Мария на картинах художницы Ульяны Гончаровой
© Sputnik / Анна Кабисова
– Мы говорили о творчестве и семье, насколько вы с супругом влияете друг на друга в творческом смысле?
– Мы совершенно разные по стилю и восприятию мира, и творчески мыслим обособленно друг от друга. Но, конечно, мы советуемся друг с другом, можем спорить и даже ссориться на почве искусства. И это нормально. Мы разные люди, разные художники, у Ахшара нет моей скрупулезности, выписанности и дотошности. Он может написать картину за один прием, а я буду копаться и переписывать ее по сто раз. Так что влияния друг на друга у нас нет, есть только поддержка.
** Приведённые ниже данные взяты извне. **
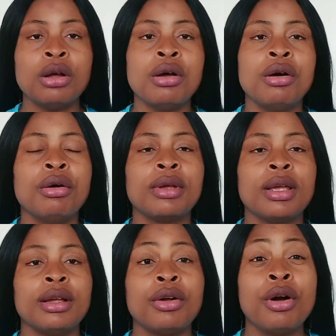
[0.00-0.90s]
Okay,
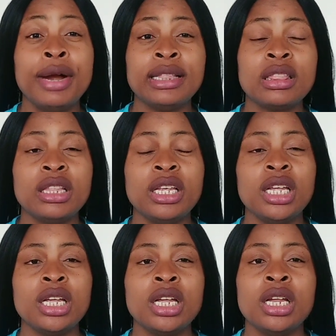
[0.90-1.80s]
currently
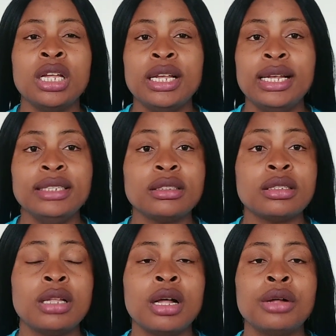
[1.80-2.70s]
it's
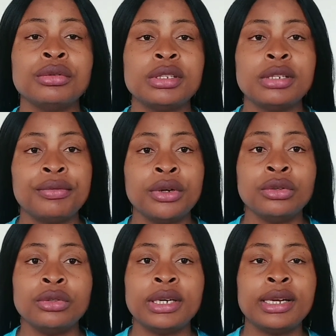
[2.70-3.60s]
now
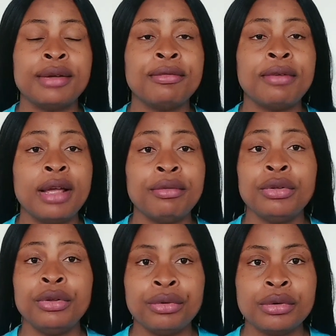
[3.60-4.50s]
705
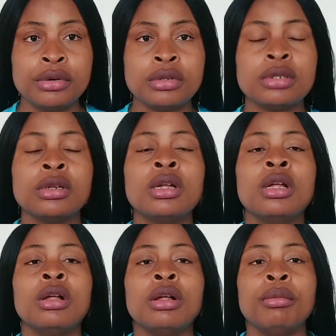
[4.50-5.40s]
euros.
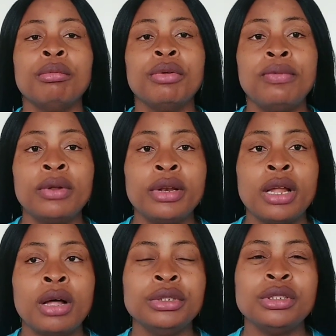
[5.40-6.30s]
Before now,
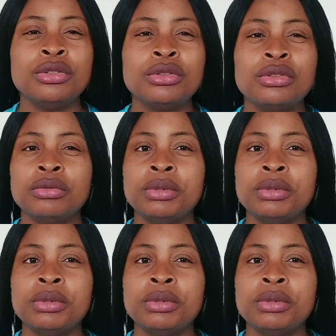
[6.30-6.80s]
it used to be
Например, он может вдохновить меня на новую работу, сфотографировав интересный дом в районе города, до которого я бы сама никогда не дошла. Идею сделать серию с воротами тоже он мне подсказал. Мы обогащаем друг друга, но художественный результат у каждого свой индивидуальный.
Выставка художницы Ульяны Гончаровой
© Sputnik / Анна Кабисова
– Мы уже говорили о том, что вы создаете свой мир, который позволяет отвлекаться от повседневности. Но не было ли у вас мысли написать работу на некую злободневную тему?
– Художник не может жить вне того, что происходит вокруг. Происходящее в жизни и обществе формирует творчество каждого художника. Своим искусством он вольно или невольно реагирует на происходящее. Я не могу сказать, что отгораживаюсь от мира, говоря: "Смотрите, вот у меня все так прекрасно и сказочно, а вокруг творится не пойми что, и я от этого отгораживаюсь". Нет, просто то, что вокруг происходит, меня не цепляет. Это все настолько человеческие игры, что отдавать этому часть себя у меня нет никакого желания.
Своим творчеством мне хочется вселять надежду в зрителей, а не погружать в еще больший драматизм. Я надеюсь, что мое творчество может вдохнуть радость и позитив, поддержать, несмотря ни на что.
Ульяна Гончарова окончила Владикавказское художественное училище (мастерская А.С. Саккаева), факультет искусств СОГУ (мастерская М.И. Келехсаева). Она член Союза художников России, заслуженный художник РСО-Алания. Ее работы находятся в частных и корпоративных коллекциях России, Финляндии, Ирландии, Болгарии, Турции, Англии, Сербии, Германии, США, Молдавии и Украины.